● **What you will do**
Each line from the line containing "[00:00:04.50 to 00:00:05.50]" through the last line of the entries is to be reproduced exactly as it stands.

'''

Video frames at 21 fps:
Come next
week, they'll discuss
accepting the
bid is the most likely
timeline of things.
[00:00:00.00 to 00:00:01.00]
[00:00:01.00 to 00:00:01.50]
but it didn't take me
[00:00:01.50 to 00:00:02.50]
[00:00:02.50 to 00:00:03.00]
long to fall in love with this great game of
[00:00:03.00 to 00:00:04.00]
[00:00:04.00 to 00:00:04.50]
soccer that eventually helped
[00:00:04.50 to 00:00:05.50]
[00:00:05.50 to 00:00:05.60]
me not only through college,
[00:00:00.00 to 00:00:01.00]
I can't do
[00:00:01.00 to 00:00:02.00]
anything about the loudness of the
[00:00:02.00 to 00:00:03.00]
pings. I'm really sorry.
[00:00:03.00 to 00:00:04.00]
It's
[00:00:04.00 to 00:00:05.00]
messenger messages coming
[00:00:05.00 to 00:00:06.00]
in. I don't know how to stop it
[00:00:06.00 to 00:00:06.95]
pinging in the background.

'''

● **Response area**
[00:00:04.50 to 00:00:05.50]
[00:00:05.50 to 00:00:05.60]
me not only through college,
[00:00:00.00 to 00:00:01.00]
I can't do
[00:00:01.00 to 00:00:02.00]
anything about the loudness of the
[00:00:02.00 to 00:00:03.00]
pings. I'm really sorry.
[00:00:03.00 to 00:00:04.00]
It's
[00:00:04.00 to 00:00:05.00]
messenger messages coming
[00:00:05.00 to 00:00:06.00]
in. I don't know how to stop it
[00:00:06.00 to 00:00:06.95]
pinging in the background.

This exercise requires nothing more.